Let’s consider for a moment, the unthinkable. The BP spill in the Gulf was the result of a terrorist act. Of course we all know that’s not the case but thinking of it in that context does give us some new perspective.
Now let’s continue our make believe story and imagine that the despicable terrorist responsible for this incomprehensible act of destruction was not only identified but captured as well. Now let’s go even further and imagine that not only was this monstrous bastard of a terrorist caught, but, shockingly, there was already a law on the books to deal with asshole terrorists trying to wreak havoc on oil wells. Hooray!
But wait, there’s a problem. Boo! The problem is that this jerkoff terrorist was so successful and got so freaking lucky that he created a, hitherto, totally inconceivable amount of destruction.
Of course since we were completely unable to conceive this unthinkable, astronomical amount of destruction from a terrorist that, up until now couldn’t even light his shoe or his underwear on fire properly, that we were totally unprepared to adequately deal with and punish said terrorist so, appallingly, the maximum sentence for this atrocious crime is a mere ten years.
That’s it, there’s no way around it.
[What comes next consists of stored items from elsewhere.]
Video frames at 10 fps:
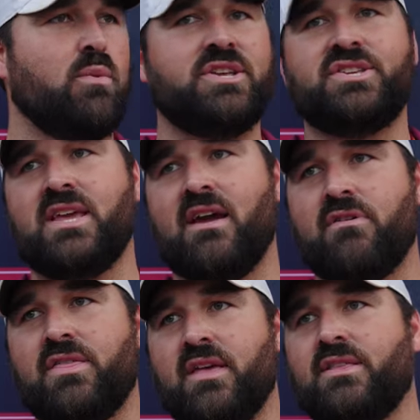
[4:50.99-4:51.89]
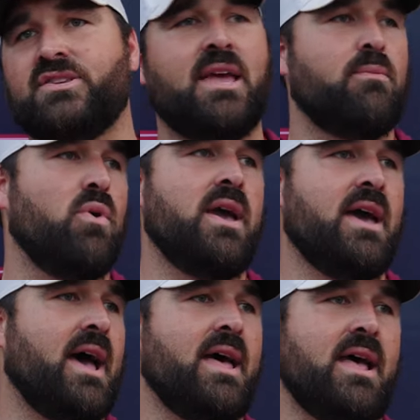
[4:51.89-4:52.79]
We see everything the same way.
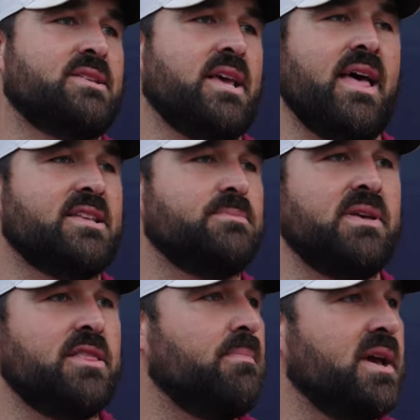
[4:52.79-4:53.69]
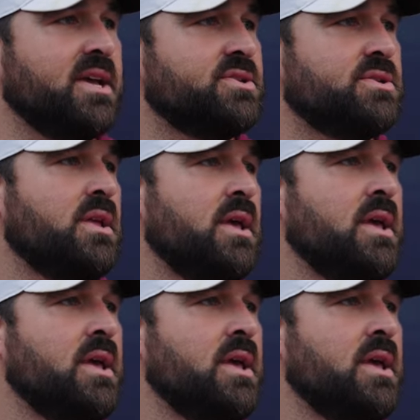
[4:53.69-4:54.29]
I'd say that's been the biggest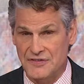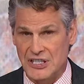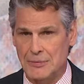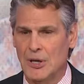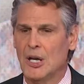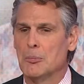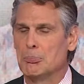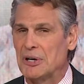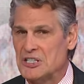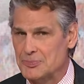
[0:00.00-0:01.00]
team,
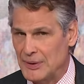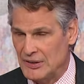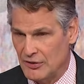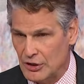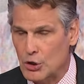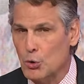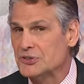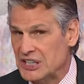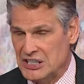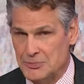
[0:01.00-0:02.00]
but it's been the
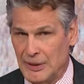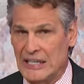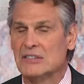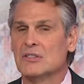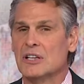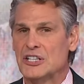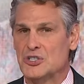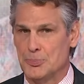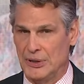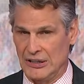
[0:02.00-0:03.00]
goaltending has been a
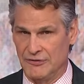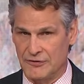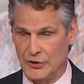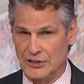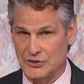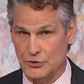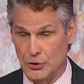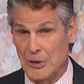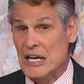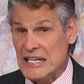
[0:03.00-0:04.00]
linchpin for this
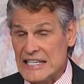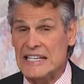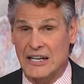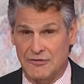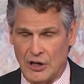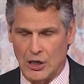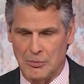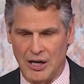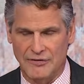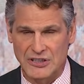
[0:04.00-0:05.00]
group. He and
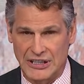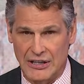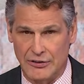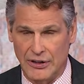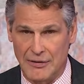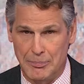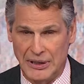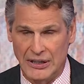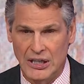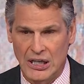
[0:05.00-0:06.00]
Varlamov together have
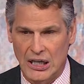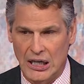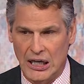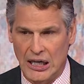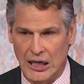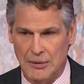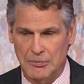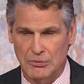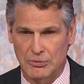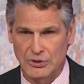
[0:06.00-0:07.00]
been, um,
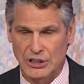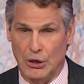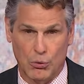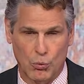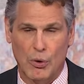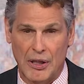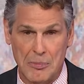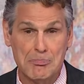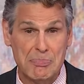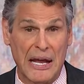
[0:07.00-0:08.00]
you know, one of the
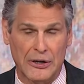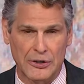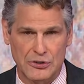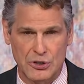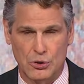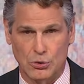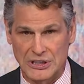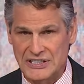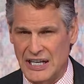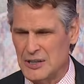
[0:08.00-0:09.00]
better two goalie
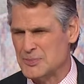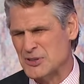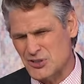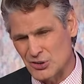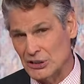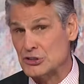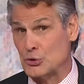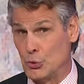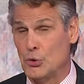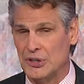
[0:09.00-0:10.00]
tandems. but certainly
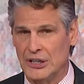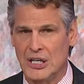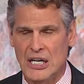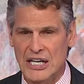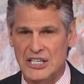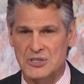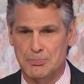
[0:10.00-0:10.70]
Sorokin, his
But wait, now that we’ve been able to actually witness destruction on this vast scale we have the opportunity to change the law, to actually hold this asshole terrorist accountable for what he did. We have the ability to make sure that the punishment fits the crime.
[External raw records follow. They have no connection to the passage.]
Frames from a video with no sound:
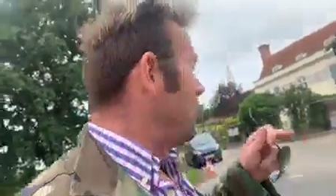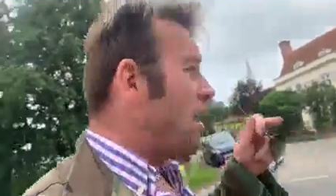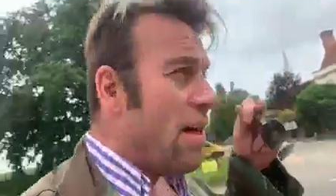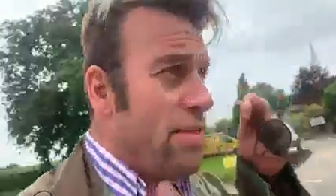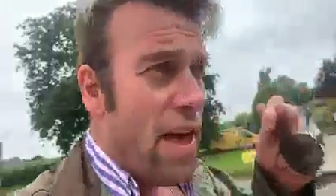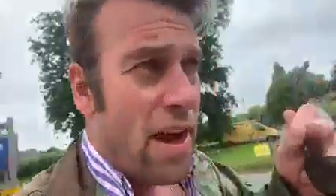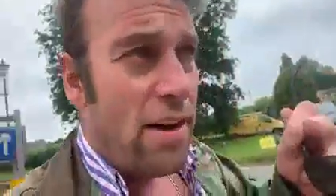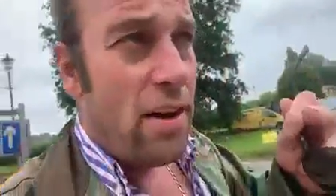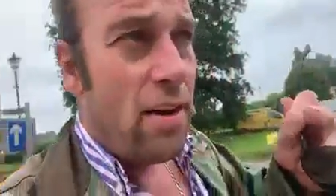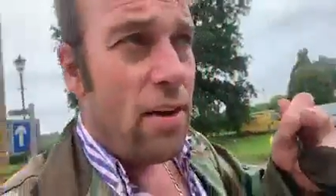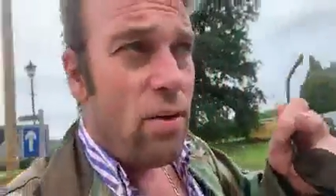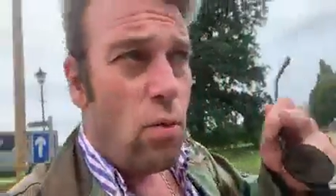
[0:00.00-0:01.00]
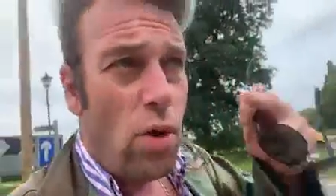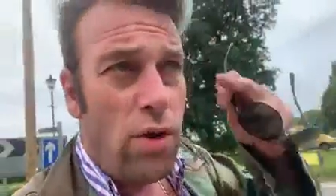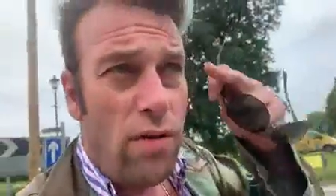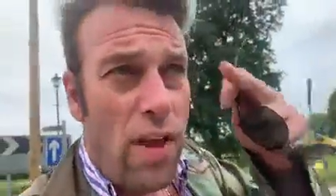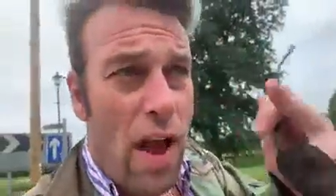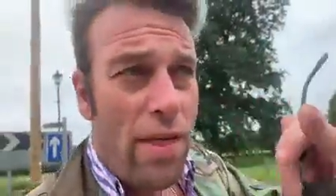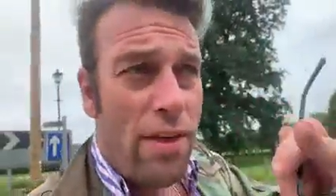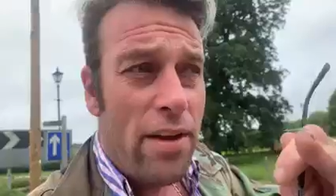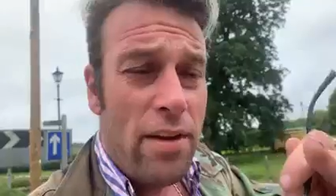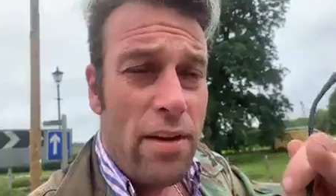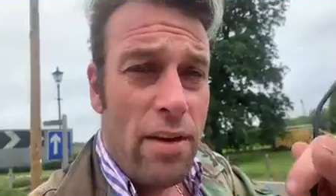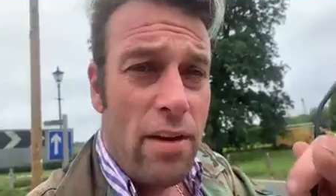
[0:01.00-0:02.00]
And then what you've done
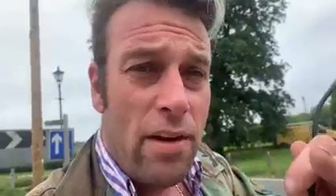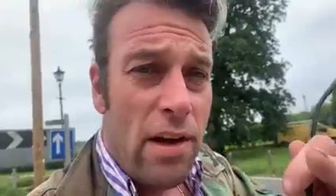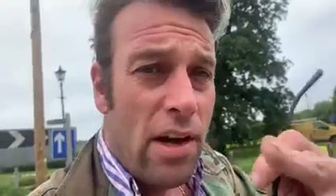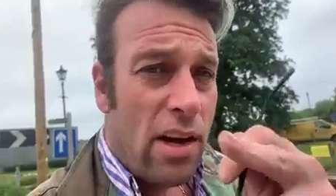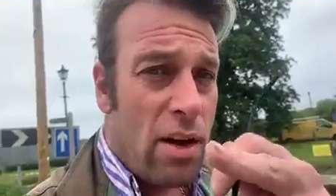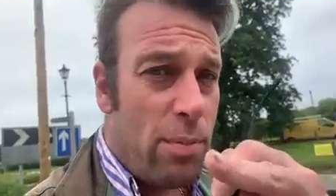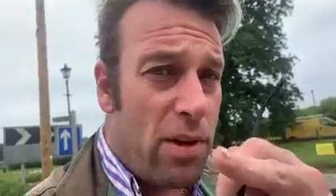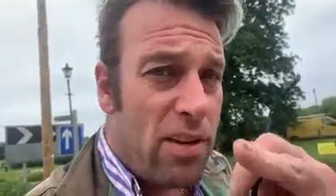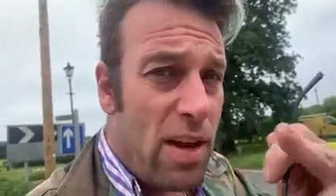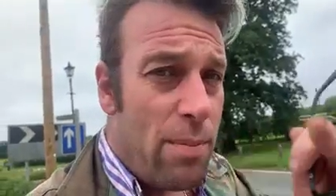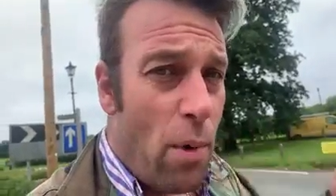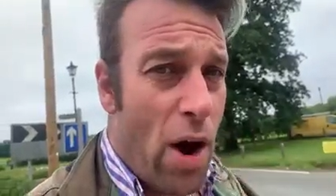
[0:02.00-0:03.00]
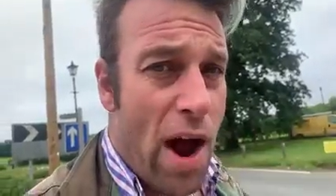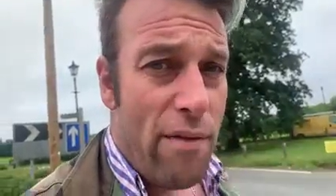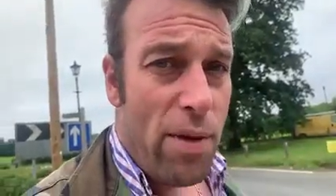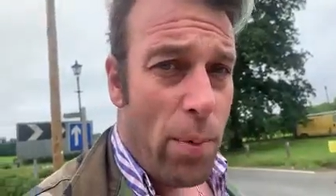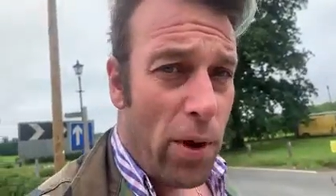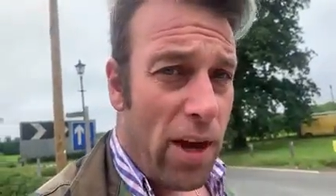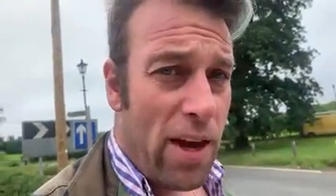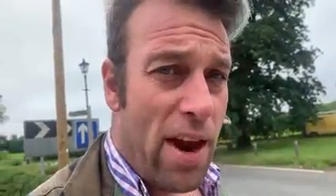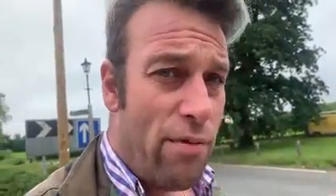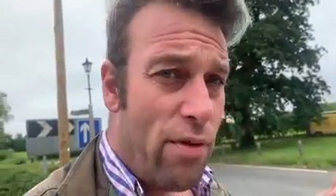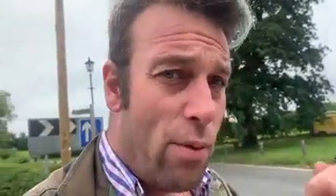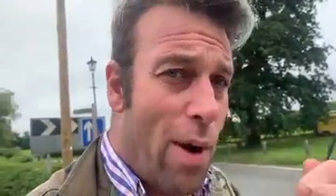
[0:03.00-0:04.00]
can be seen by everybody in
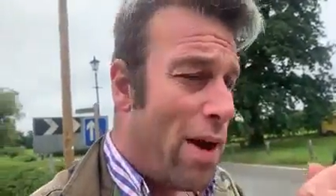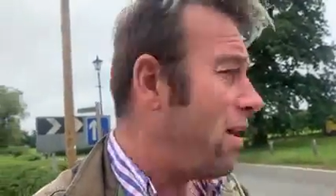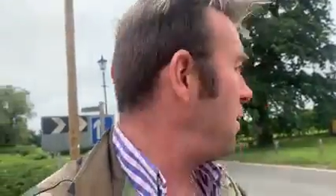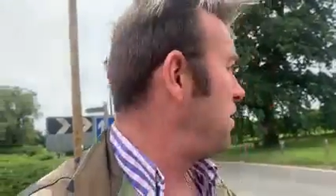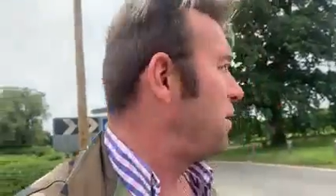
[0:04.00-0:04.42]
every way.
In an opening skirmish over how much money companies should be forced to pay for oil spill damages, Democratic legislators Thursday failed to speed through legislation to raise liability caps from $75 million to $10 billion.
Their effort was thwarted by Sen. Lisa Murkowski, R-Alaska, a key oil industry ally who said that the bill would end up empowering only the “biggest of the big oil” companies to drill America’s offshore resources.
With bought off elected officials and corporate recklessness like this who needs enemies.
In March 2005, a massive explosion ripped through a tower at BP’s refinery in Texas City, Texas, killing 15 workers and injuring 170 others. Investigators later determined that the company had ignored its own protocols on operating the tower, which was filled with gasoline, and that a warning system had been disabled.
The company pleaded guilty to federal felony charges and was fined more than $50 million by the U.S. Environmental Protection Agency.
I’m no expert, but the problem seems to be that when a government agency tries to step in and institute regulations and procedures that could have saved at least 2 dozen lives, each and every time BP has told them, in essence, to go fuck themselves.
Just last fall, BP fought off safety regulations, continuing with business as usual. In a September 14, 2009 letter to MMS, Richard Morrison, BP vice president for Gulf of Mexico production, fought against an MMS proposal that would require operators to have their safety program audited at least once every three years, instead of the voluntary system that is currently in place. Morrison wrote: “We are not supportive of the extensive, prescriptive regulations as proposed in this rule. … [the voluntary programs] have been and continue to be very successful.” MMS has estimated that the proposed rules would cost operators about $4.59 million in startup costs and $8 million in annual recurring costs.
A Wall Street Journal report also found that BP’s oil well in the Gulf of Mexico did not have a remote-control shut-off switch that is used by two other oil-producing nations as a last-resort safeguard against underwater spills. The device is voluntary in the U.S., and while it is not clear whether it could have prevented the spill, it is another indicator of BP’s lax safety measures and proclivity for convenience over caution.
Then again, you don’t increase your first quarter profits by 135% to close to $6 billion in one year by worrying about pesky safety regulations and people’s lives.